Airport Police Chief Patrick Gannon said the FBI told him that his officers were 60 seconds behind Ciancia. He praised their response, even though he acknowledged that he had moved his officers away from positions inside the checkpoints during the past year.
"The threat ... at the airport does not exist behind security at that podium; the threat exists from the curbline on," Gannon said. "So ... we have our people stationed throughout the airport."
Holder said Monday that the investigation will include a review of security measures at LAX and other airports.
"The responsibility for protecting airport security is not a TSA function but something that I think we need to certainly examine, given what happened in Los Angeles," he said.
The incident forced authorities to shut down parts of the airport, evacuate travelers and put a temporary hold on some departures and landings.
More than 167,050 airline passengers were affected by the incident Friday as a result of cancellations, delays or diversions to other airports, according to LAX. One airline, JetBlue, temporarily moved its operations to Long Beach Airport.
On Saturday, an additional 40 flights were affected, including 30 that were canceled, involving about 4,000 passengers, according to Los Angeles International Airport.
According to FlightAware, a flight tracking website, airlines canceled 236 flights into or out of LAX after the incident Friday morning and 27 more Saturday.
An additional 919 flights were delayed over the two days, FlightAware said.
Some of those cancellations and delays may have been caused by problems other than the shooting, however.
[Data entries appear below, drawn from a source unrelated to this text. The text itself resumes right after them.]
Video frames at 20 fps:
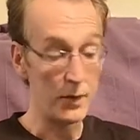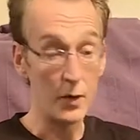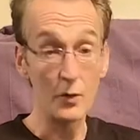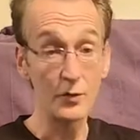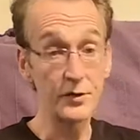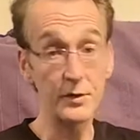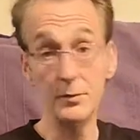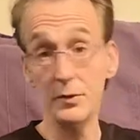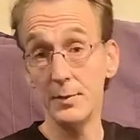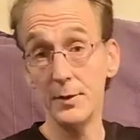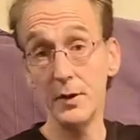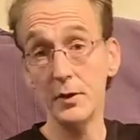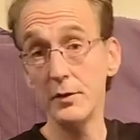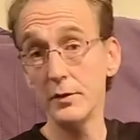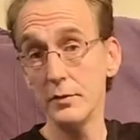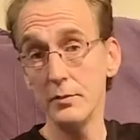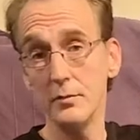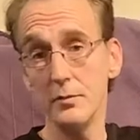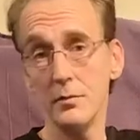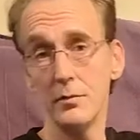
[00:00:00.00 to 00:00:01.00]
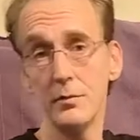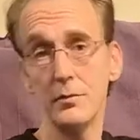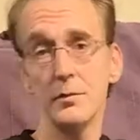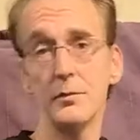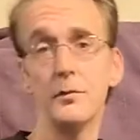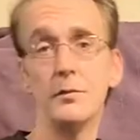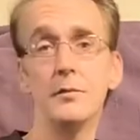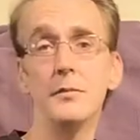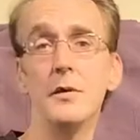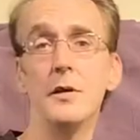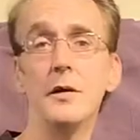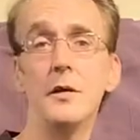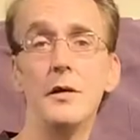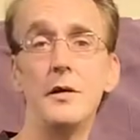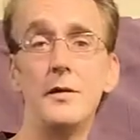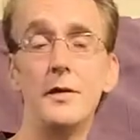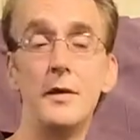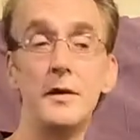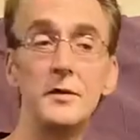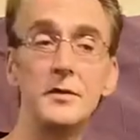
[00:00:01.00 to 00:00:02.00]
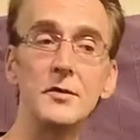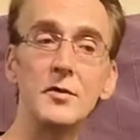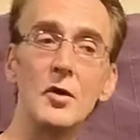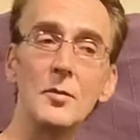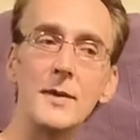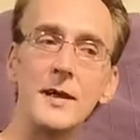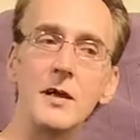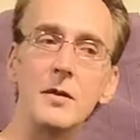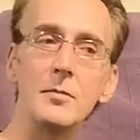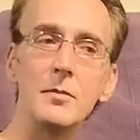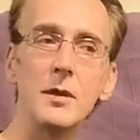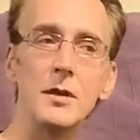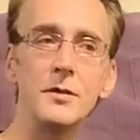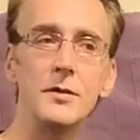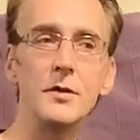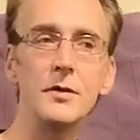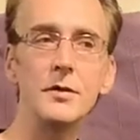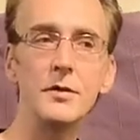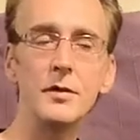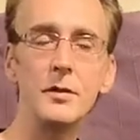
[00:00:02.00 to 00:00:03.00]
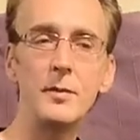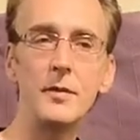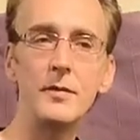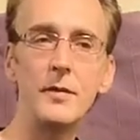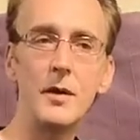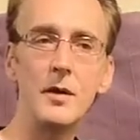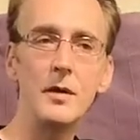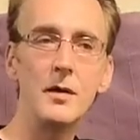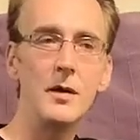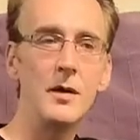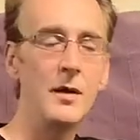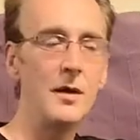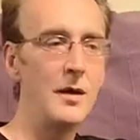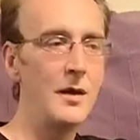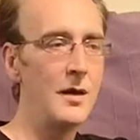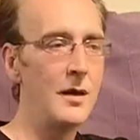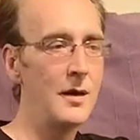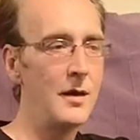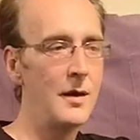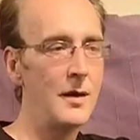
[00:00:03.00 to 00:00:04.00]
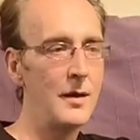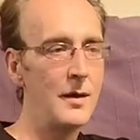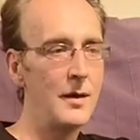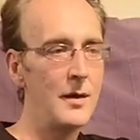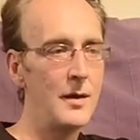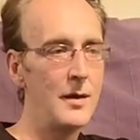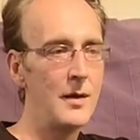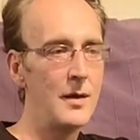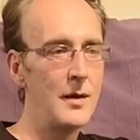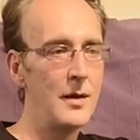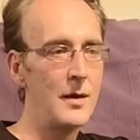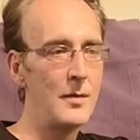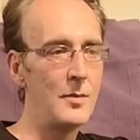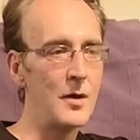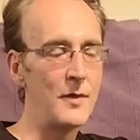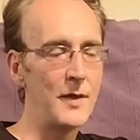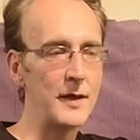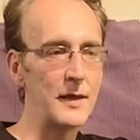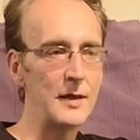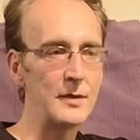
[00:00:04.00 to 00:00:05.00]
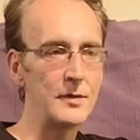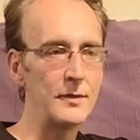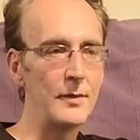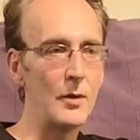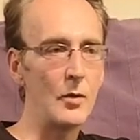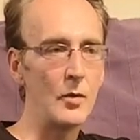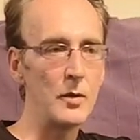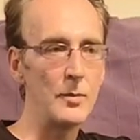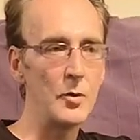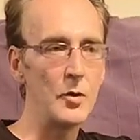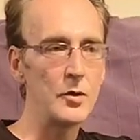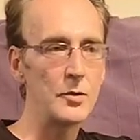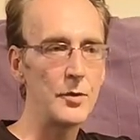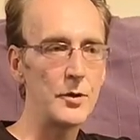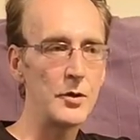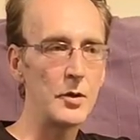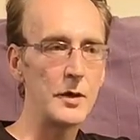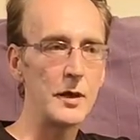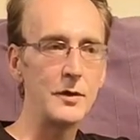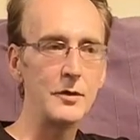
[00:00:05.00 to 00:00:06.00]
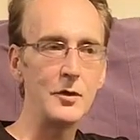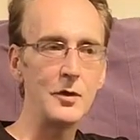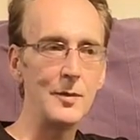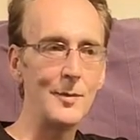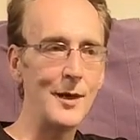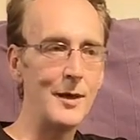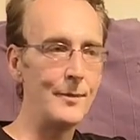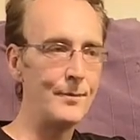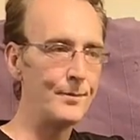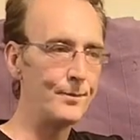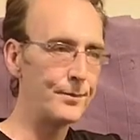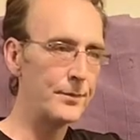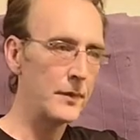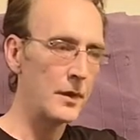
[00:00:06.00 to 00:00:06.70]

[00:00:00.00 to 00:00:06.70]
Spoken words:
They all seemed to be good. They didn't stop me getting blisters, to be fair, but I think that's the fault of the boots, which I'll get to in a minute.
The airport was operating normally Monday morning.
Suspect's family responds
Ciancia's family, in a statement read Monday afternoon by attorney John Jordan in New Jersey, said they were "shocked and numbed by the tragic events of last Friday."
"It is most important for us as a family to express our deep and sincere sympathy to the Hernandez family," the Ciancia family said. "(By) all accounts, Officer Hernandez was an exemplary member of the law enforcement community and a good family man. Our hearts go out to his family and many others who grieve his passing.
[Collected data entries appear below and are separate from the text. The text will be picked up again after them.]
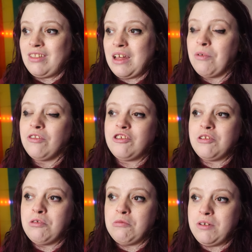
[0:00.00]
They wanted
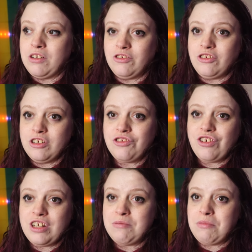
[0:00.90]
to put me on
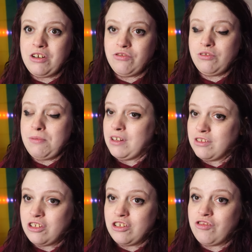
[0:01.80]
sertraline, but I'd already been
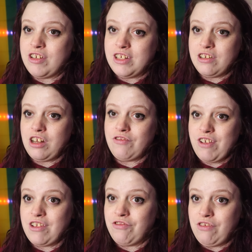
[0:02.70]
on sertraline and I'd
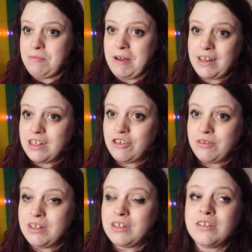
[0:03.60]
reacted really badly
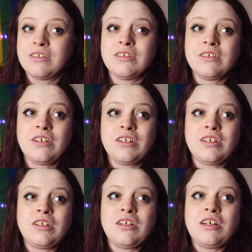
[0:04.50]
to
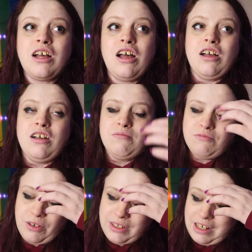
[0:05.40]

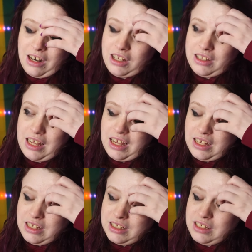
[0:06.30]
it, so I declined that,
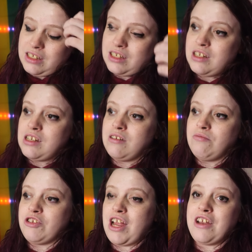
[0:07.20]

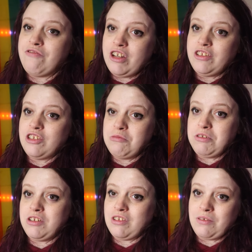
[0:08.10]
which I had a right to
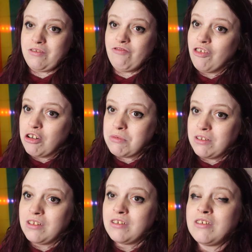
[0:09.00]
because I was informal.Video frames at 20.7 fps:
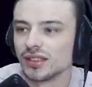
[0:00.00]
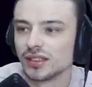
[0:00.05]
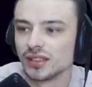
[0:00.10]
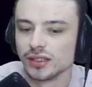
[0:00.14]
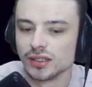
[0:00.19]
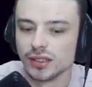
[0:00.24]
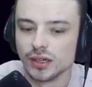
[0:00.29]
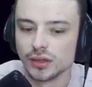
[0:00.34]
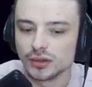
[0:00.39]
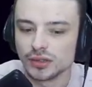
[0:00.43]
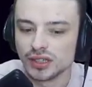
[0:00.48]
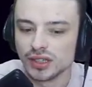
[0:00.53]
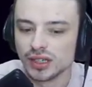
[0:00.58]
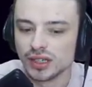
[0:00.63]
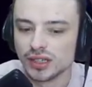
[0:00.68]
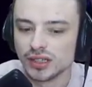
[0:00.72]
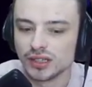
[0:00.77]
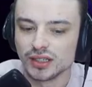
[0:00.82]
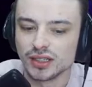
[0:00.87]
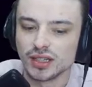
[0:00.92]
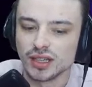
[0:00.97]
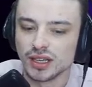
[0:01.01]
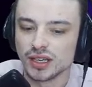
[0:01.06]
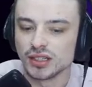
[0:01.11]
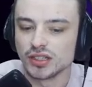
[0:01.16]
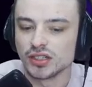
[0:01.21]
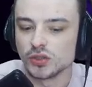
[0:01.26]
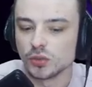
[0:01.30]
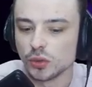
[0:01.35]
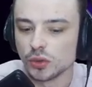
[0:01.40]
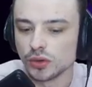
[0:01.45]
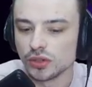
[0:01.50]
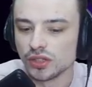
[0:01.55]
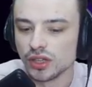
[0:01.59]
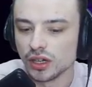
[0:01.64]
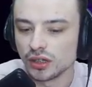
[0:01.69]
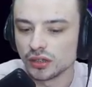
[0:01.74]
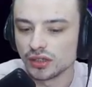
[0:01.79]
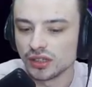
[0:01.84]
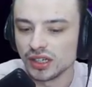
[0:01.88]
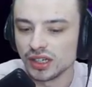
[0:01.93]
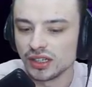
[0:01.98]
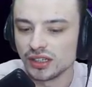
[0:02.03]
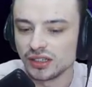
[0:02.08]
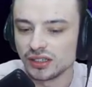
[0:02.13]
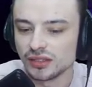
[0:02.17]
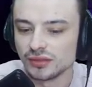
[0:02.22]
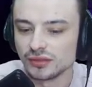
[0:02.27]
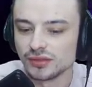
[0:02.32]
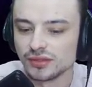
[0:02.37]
Oh, God. Is this where we're indoctrinating?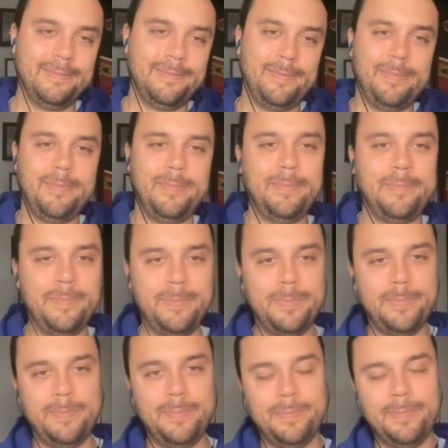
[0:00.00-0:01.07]

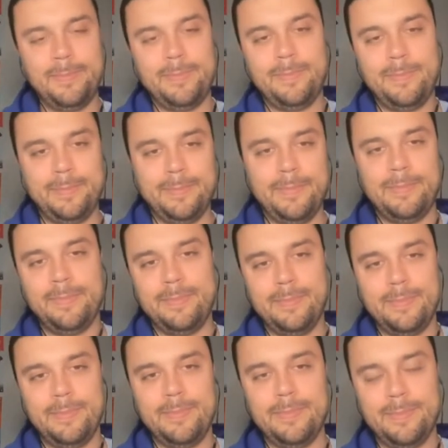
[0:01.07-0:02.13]

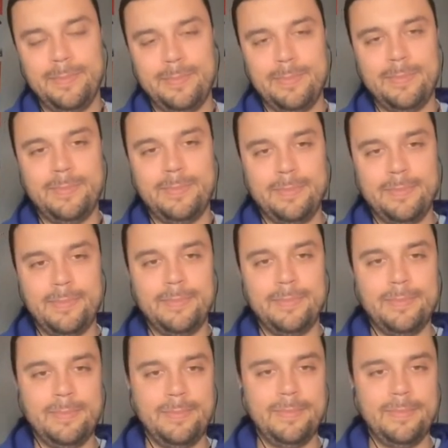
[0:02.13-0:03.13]
(silent)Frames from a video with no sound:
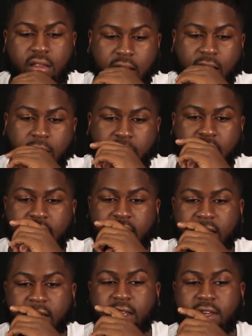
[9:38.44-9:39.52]

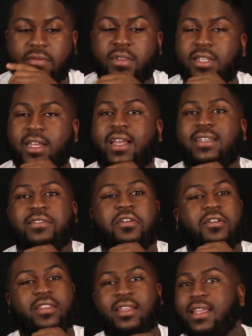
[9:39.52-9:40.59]
to give the Jazz
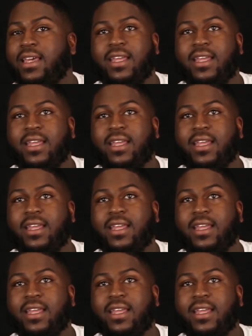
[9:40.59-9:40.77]
all that they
"We wish to convey, too, our hopes that those who were wounded during this incident will experience quick and full recoveries. We also regret the inconvenience experienced by thousands of travelers as well as the administration and the employees of the Los Angeles airport."
The Ciancia family said they would "continue to love and care for" Paul.
"We will support him during the difficult times ahead. While we do not mean to minimize the grief and distress experienced by many other families, we hope that the public will understand that this is a very difficult time for our family, too," the family said.
If convicted, Ciancia could face the death penalty or life in prison without parole. The U.S. attorney general would decide whether to pursue a death sentence.
TSA Administrator John Pistole said the shooting has prompted a review of security protocol with partner agencies.
McCaul said better coordination with local law enforcement could improve security at checkpoints.
But the congressman acknowledged that "it's very difficult to stop these types of attacks."
"It's almost like an open shopping mall," he said.